Les périodes de confinement ont aussi l’avantage de redonner toute leur place aux introvertis, qui sont essentiels au fonctionnement de l’entreprise, mais moins mis en valeur et parfois déconsidérés par le management au profit des collaboratifs. « On les oublie trop souvent mais ils sont capables de penser leur métier », rappelle Dominique Turcq. A l’inverse, les forts en gueule et ceux qui misent tout sur le présentiel, leur sociabilité physique ou leur intelligence politique de proximité doivent réinventer leurs codes. Quoi qu’il en soit, les collaboratifs restent précieux. A Dropbox, Thibaut Champey reconnaît recruter des salariés qui citent un projet collectif comme motif de fierté dans leur carrière : ils ont peu d’égo et savent s’adapter à la tempête quand le bateau tangue. Quant au télétravail, il importe de garder à l’esprit qu’il reste un compromis entre deux hémisphères : son foyer et sa profession. Et que l’un ne doit pas l’emporter sur l’autre. « On ne vit pas bien si on est en lutte avec ce qu’on subit » insiste la sophrologue Marie-Françoise Crouail.
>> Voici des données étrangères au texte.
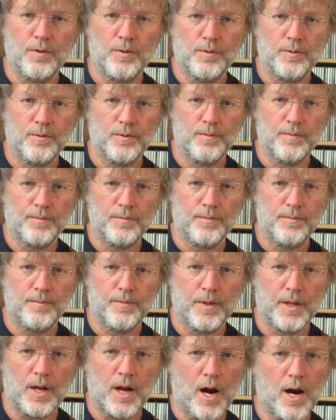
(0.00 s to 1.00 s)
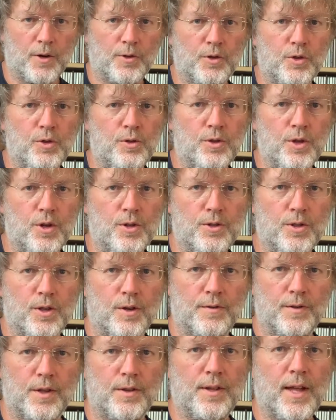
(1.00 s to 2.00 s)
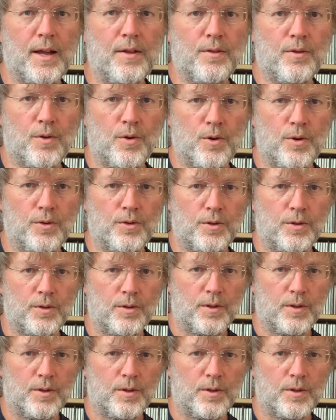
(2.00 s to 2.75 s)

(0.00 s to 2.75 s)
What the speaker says: our 2 notes of the ninth chord,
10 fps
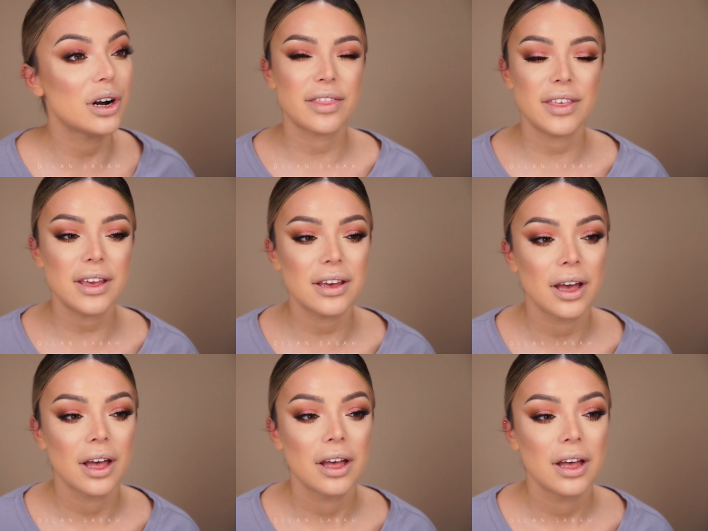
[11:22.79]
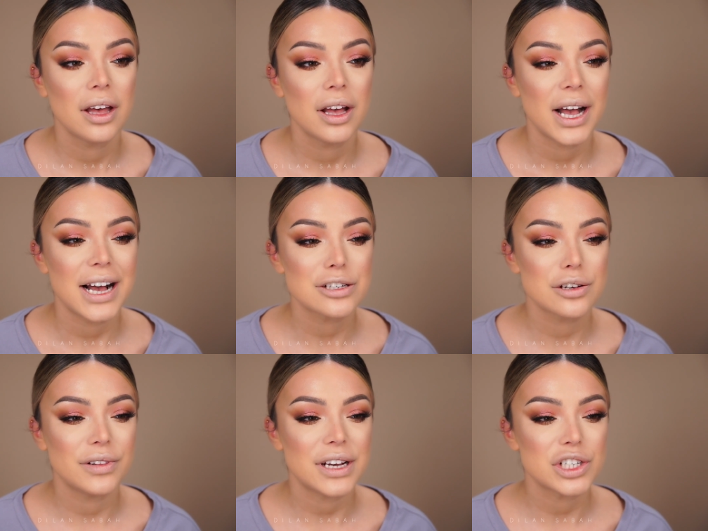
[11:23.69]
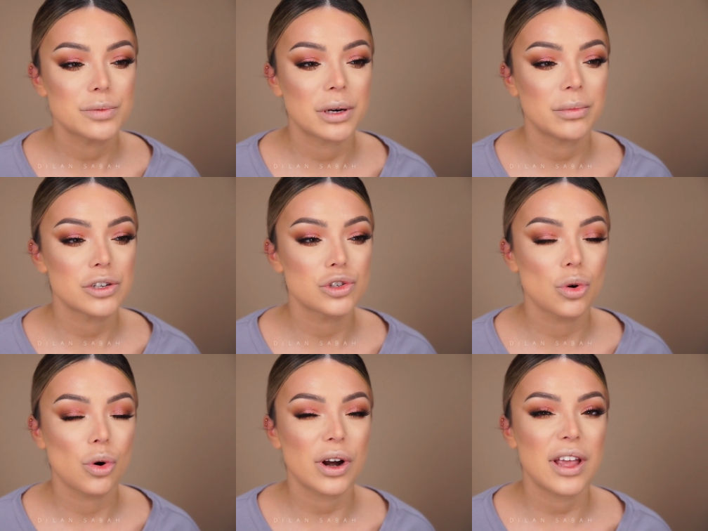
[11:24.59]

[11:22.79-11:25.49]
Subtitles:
I think House of Lashes, but I'm not sure.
Les soft skills, un regard ambivalent

Un sondage OpinionWay, auprès de 1030 personnes du 21 au 27 février, montre que les soft skills (implication dans le travail, esprit d’équipe, créativité, intelligence émotionnelle...) sont appréciées de façon assez clivantes, en positif comme en négatif. Une majorité, notamment chez les jeunes, jugent ce critère « bénéfique » et « motivant ». Mais 52% des cadres le voient comme « pénalisant » et les deux tiers des salariés pointent le risque d’arbitraire lié à une appréciation subjective. Surtout, 58% des salariés refusent l’idée qu’il devrait jouer un rôle dans le recrutement de leur entreprise alors que dans le même temps 61% le juge indispensable pour briguer un poste et 65% que les recruteurs devraient lui accorder plus de place. Les deux tiers pensent que cela introduit un biais dans l’entretien et 51% que cela favorise l’homogénéisation sociale en faveur des milieux favorisés, mais 70% de ceux qui ont été évalués sur des soft skills trouvent cela bénéfique et motivant. Enfin, 68% dénoncent les conséquences pour l’ambiance de l’entreprise de telles évaluations (qui favoriseraient hypocrisie, courtisanerie et copinage) mais 64% reconnaissent que cela permet de détecter un potentiel d’évolution et d’améliorer le fonctionnement des équipes.